Baseline results found significantly lower accuracy on men’s messages than women’s – likely due to men being the minority in the operating context and therefore also in the training data (training data was 79% women and 21% men). Our initial experiment protocol was to approach retraining to mitigate this disparity while improving the model with incremental batches of roughly 500 audited messages with an intentionally skewed distribution (40% women, 60% men).

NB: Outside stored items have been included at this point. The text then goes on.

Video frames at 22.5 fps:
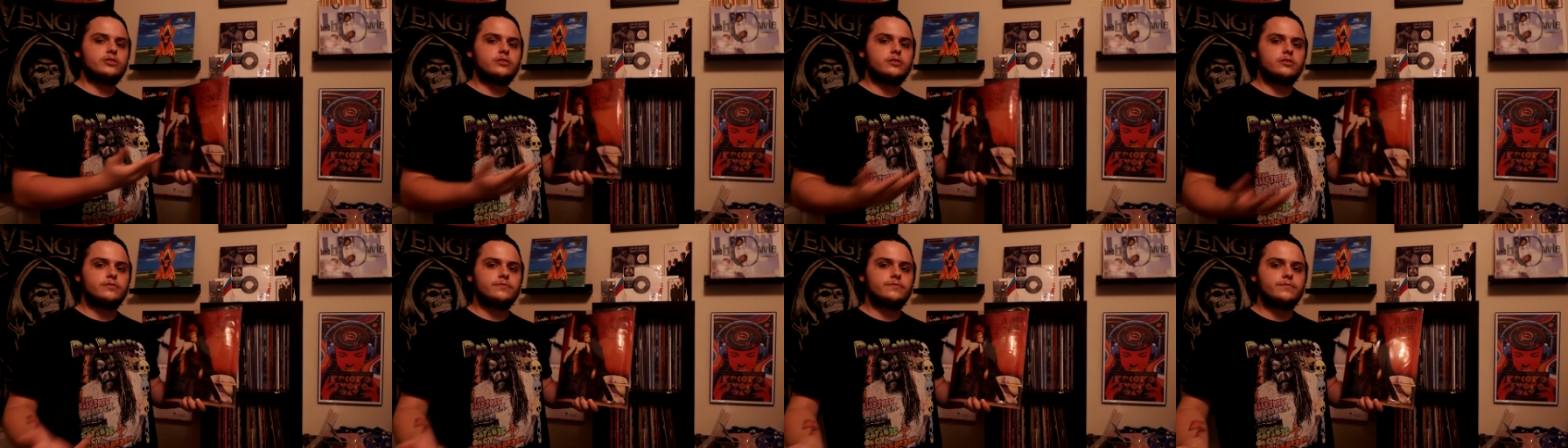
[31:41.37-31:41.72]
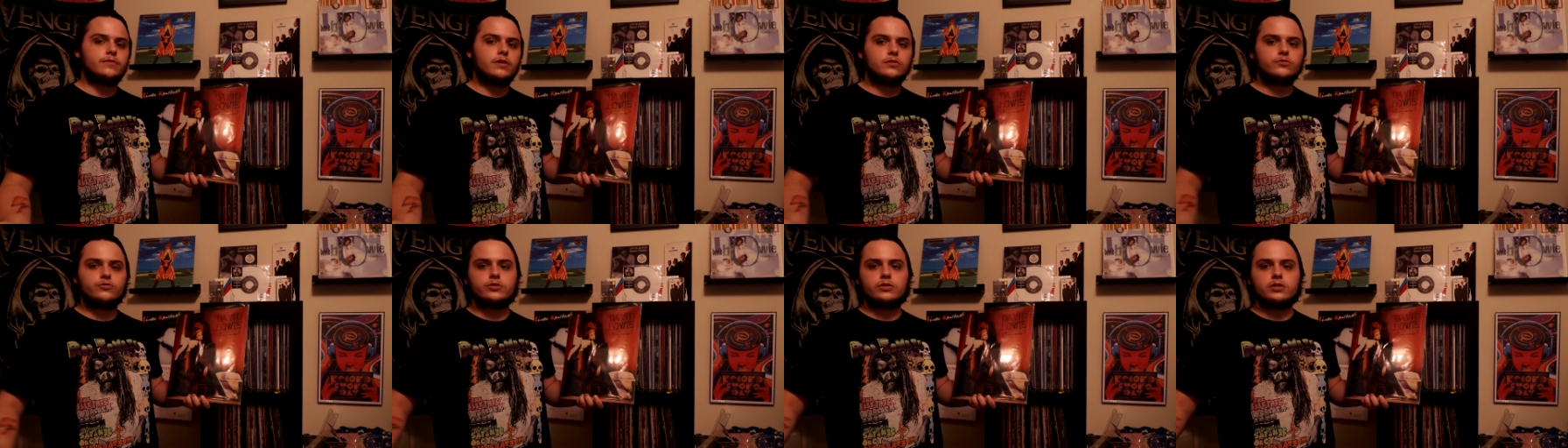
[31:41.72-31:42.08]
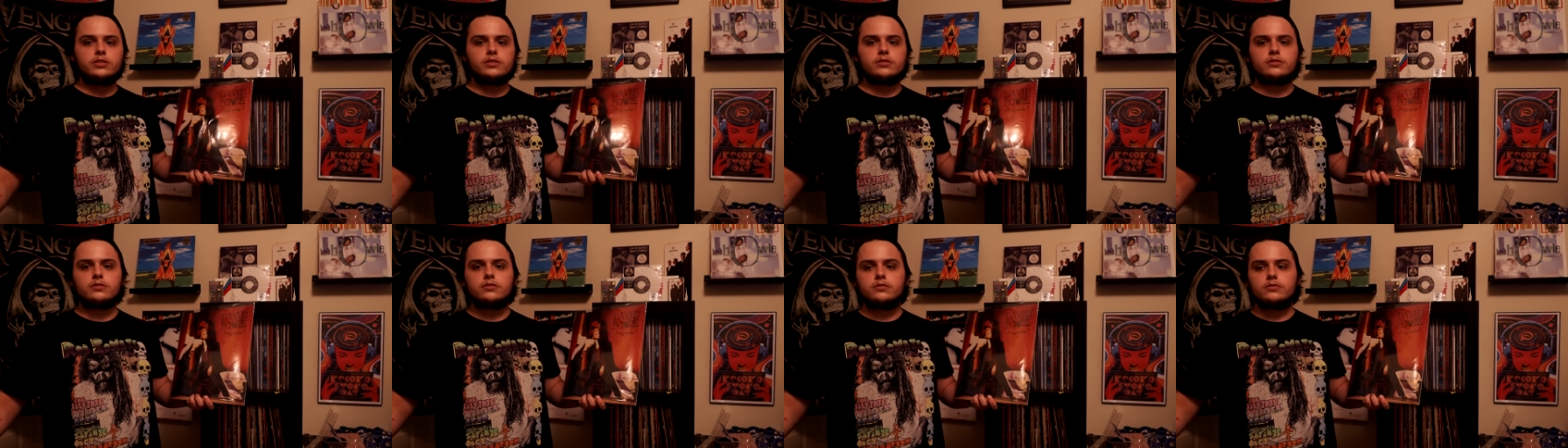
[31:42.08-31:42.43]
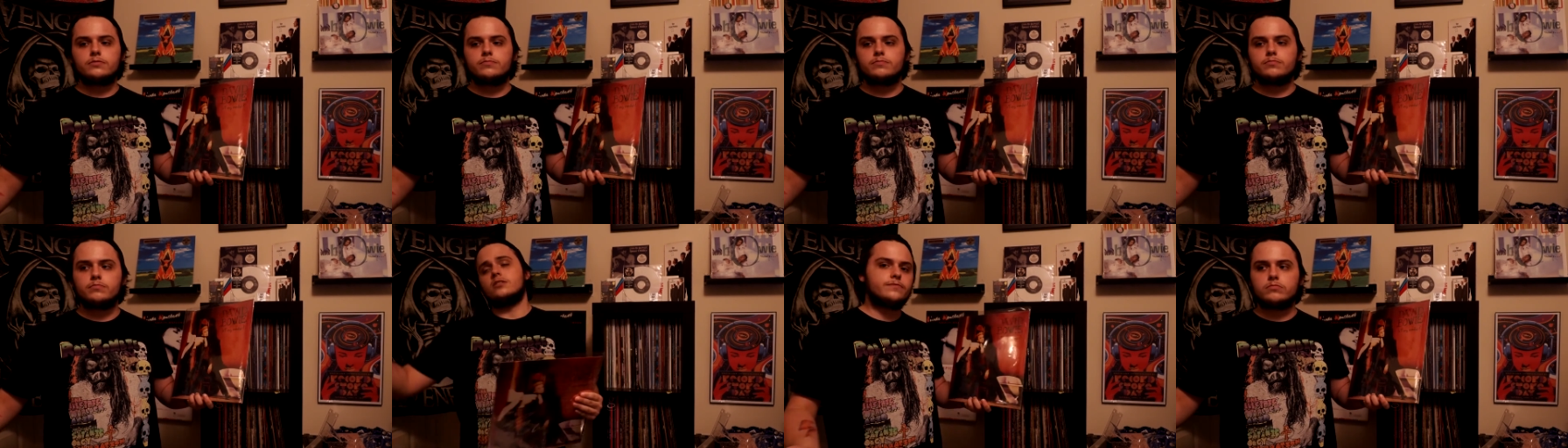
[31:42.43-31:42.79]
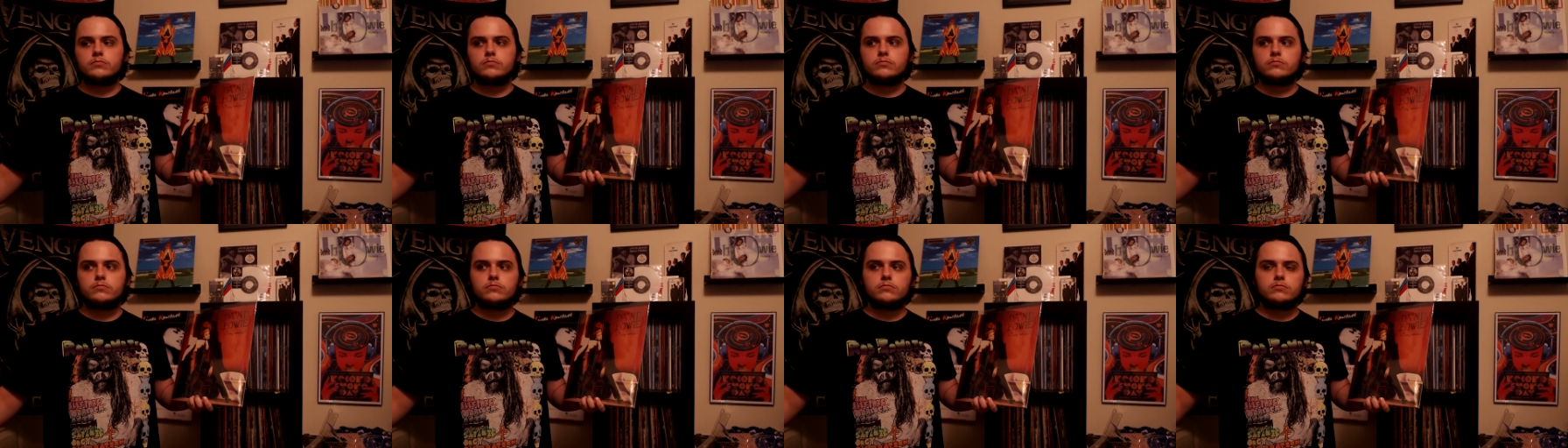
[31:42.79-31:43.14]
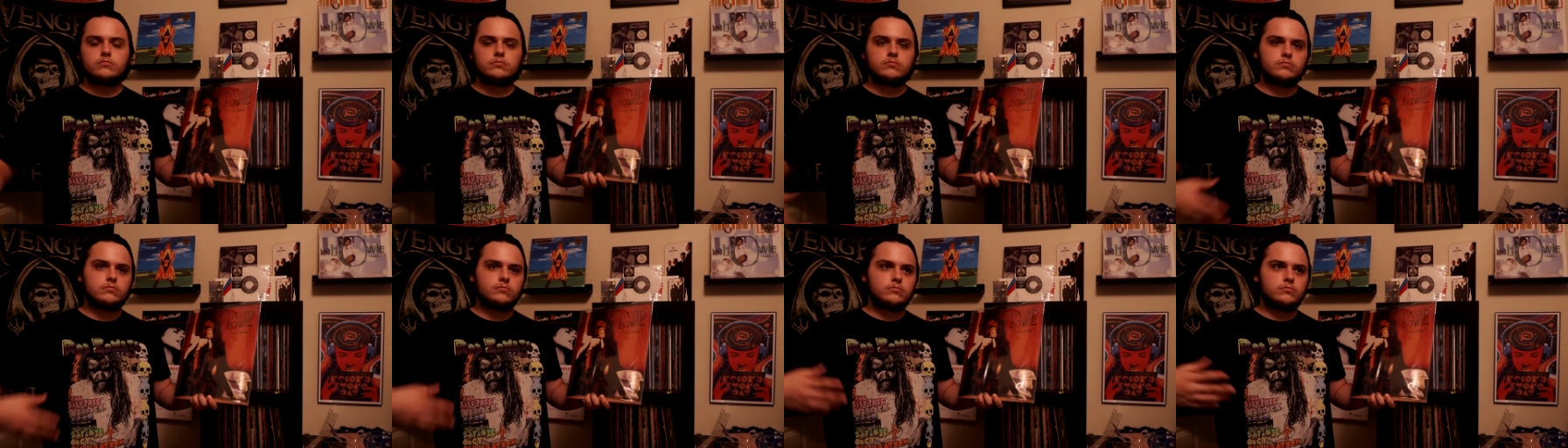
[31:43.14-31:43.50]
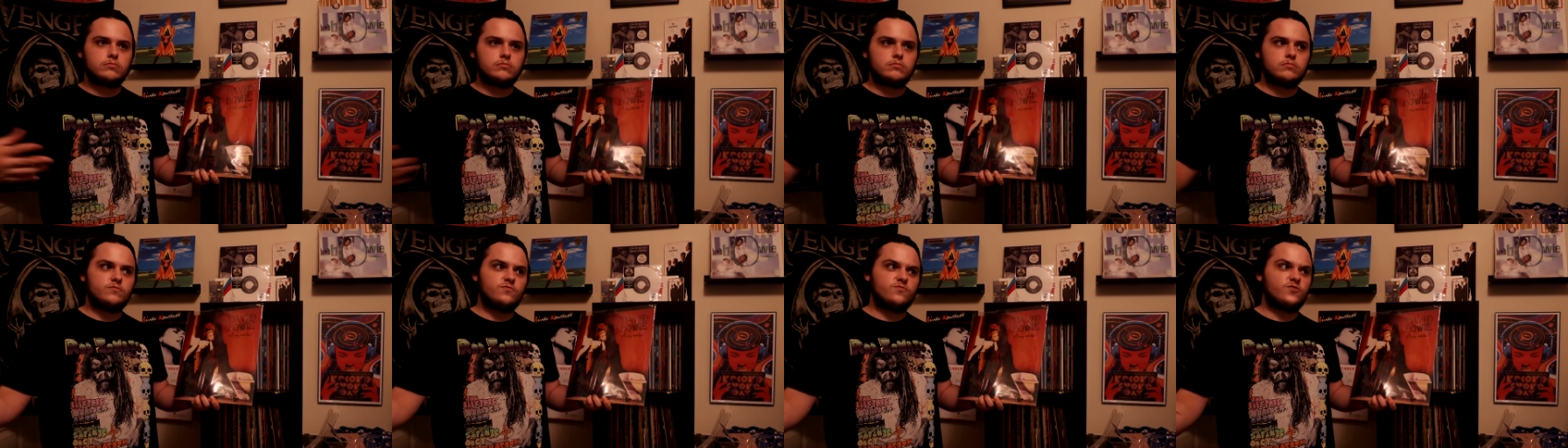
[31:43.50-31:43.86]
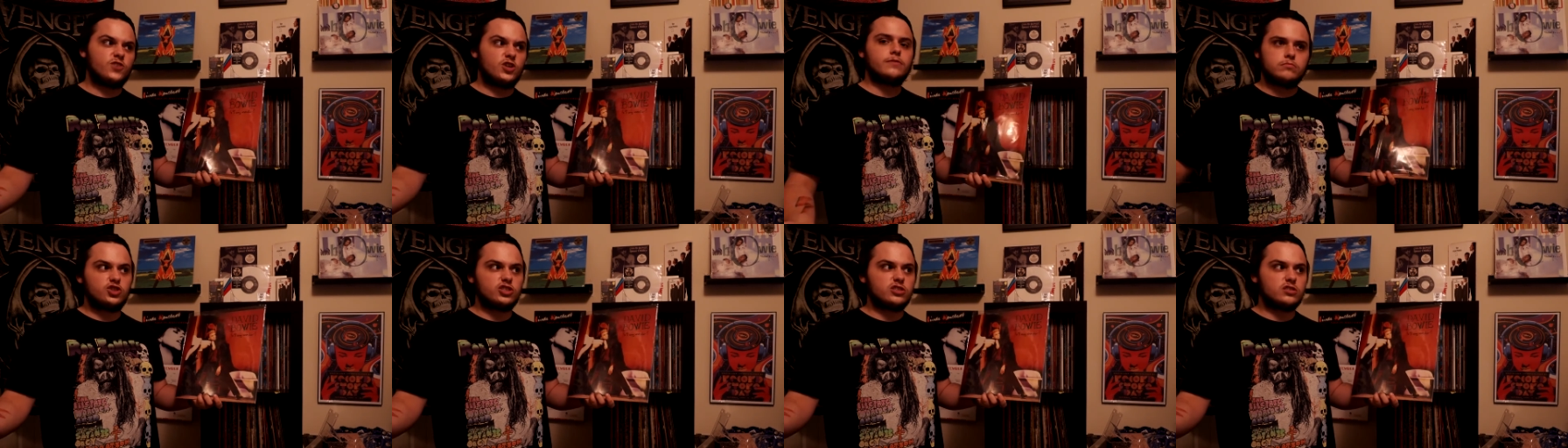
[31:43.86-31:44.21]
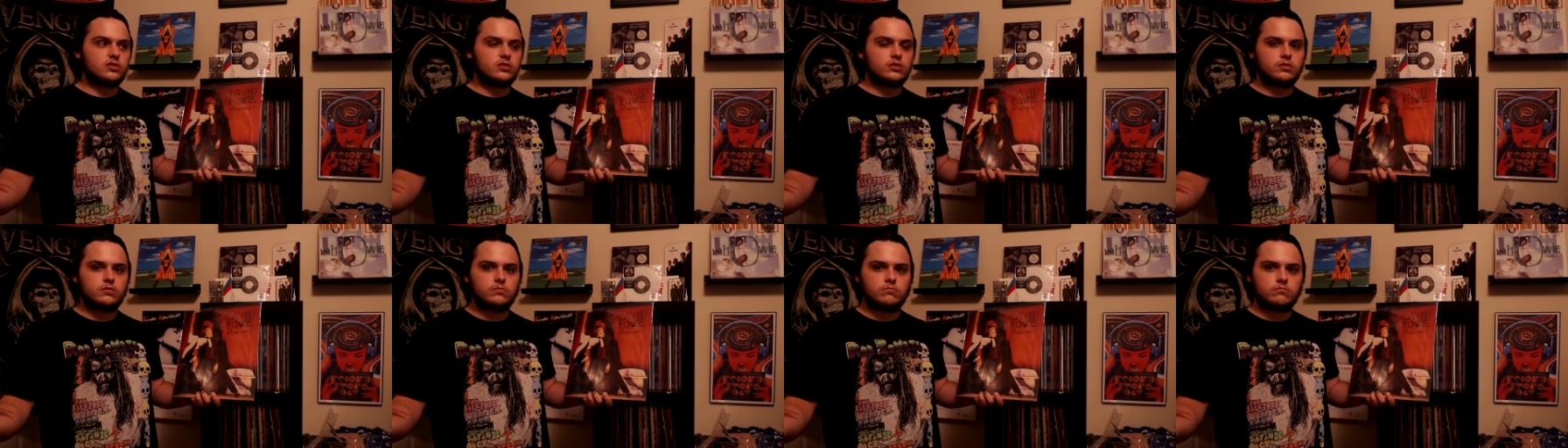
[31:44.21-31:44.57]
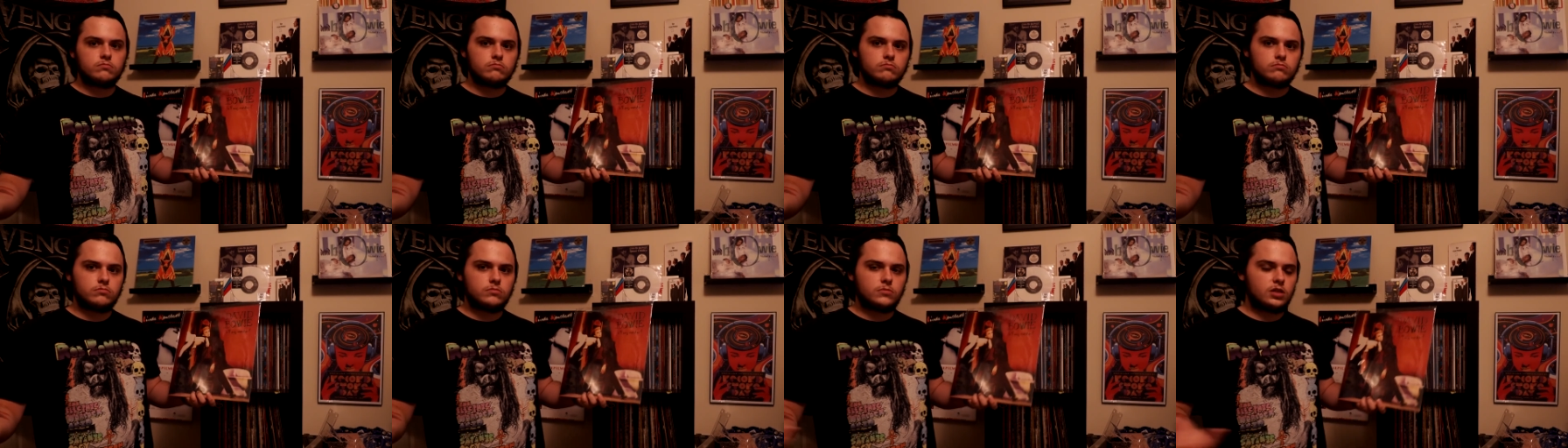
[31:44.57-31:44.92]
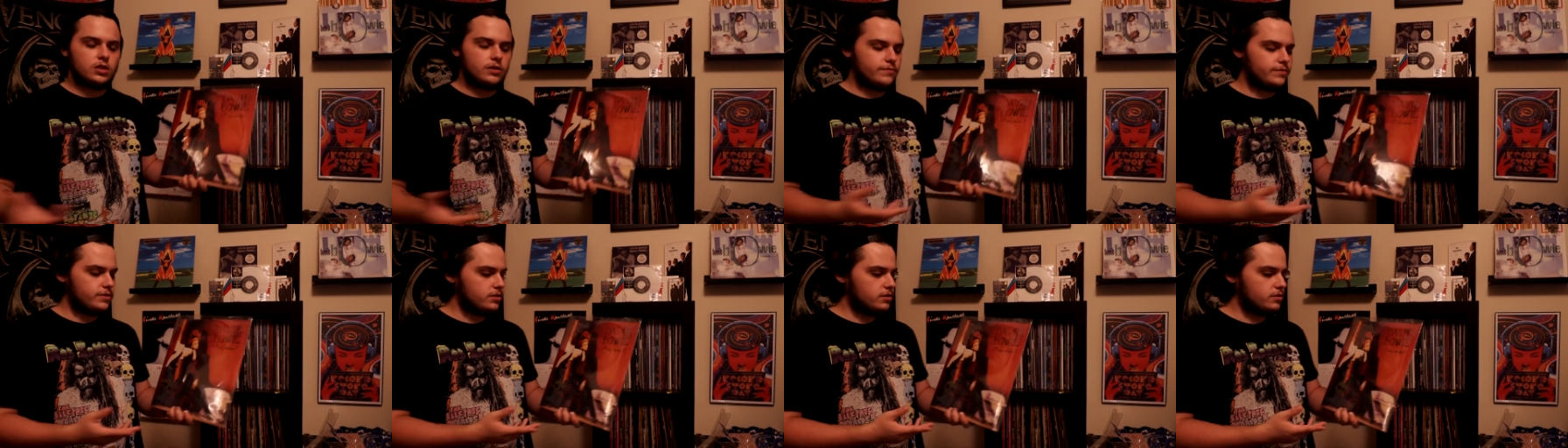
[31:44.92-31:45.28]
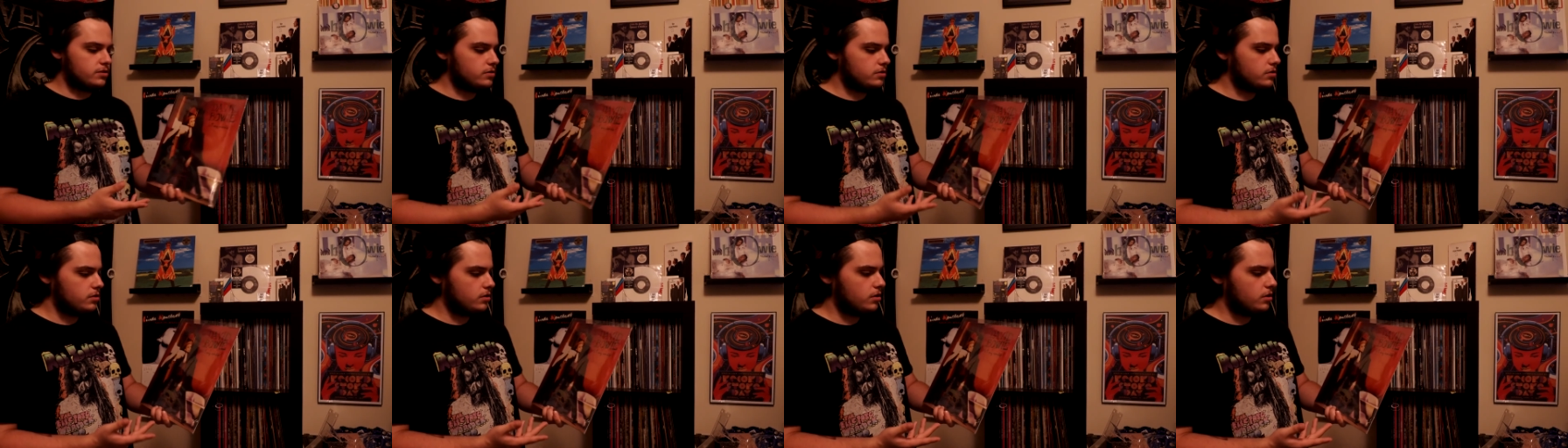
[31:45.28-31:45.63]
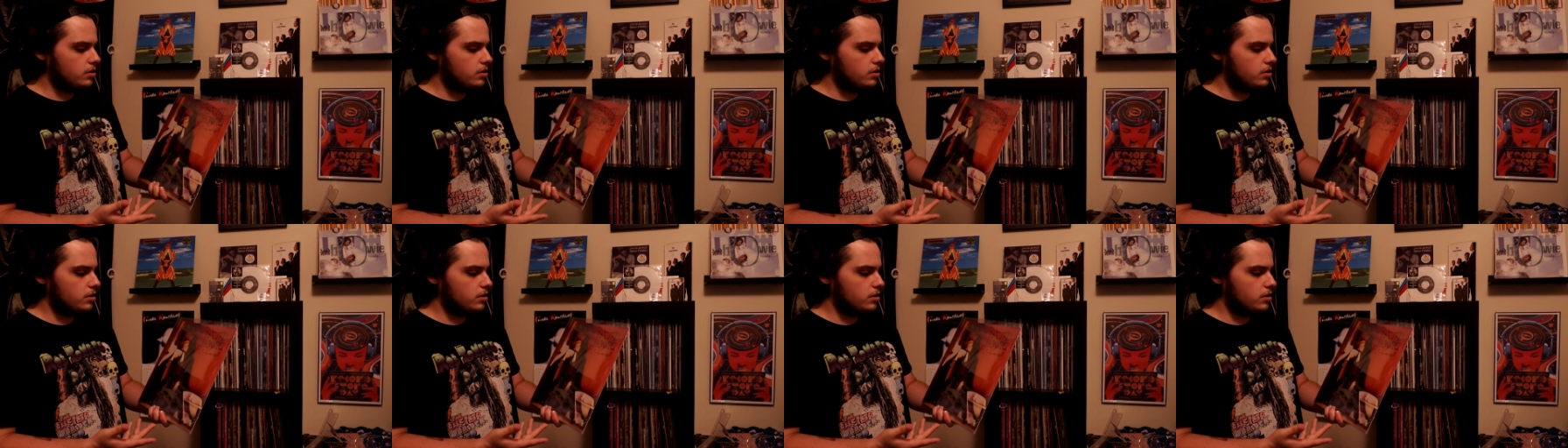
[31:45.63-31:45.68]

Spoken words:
of unreleased versions of his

Retraining in this protocol turned out to be surprisingly sensitive to gender composition -- after one increment, accuracy on men's messages outperformed women's messages on both precision and recall (two measures of accuracy). It was certainly effective at improving outcomes for the minority demographic, but impossible to observe incremental progress.
In order to better observe incremental outcomes, we restarted with batches of roughly 125 examples. Under that modified protocol, we can clearly see the gradual effect of gender-aware retraining. Both precision and recall improve immediately and gradually for the minority demographic, whereas the majority demographic takes an initial hit in accuracy but then returns to baseline by the third round of training.
Equitable Annotation is an effective approach
From these early results, we conclude that the Equitable Annotation Framework is an effective tool for mitigating biased outcomes in NLP. Nivi is committed to using this and other best practices for ensuring equity within our product now and in the future.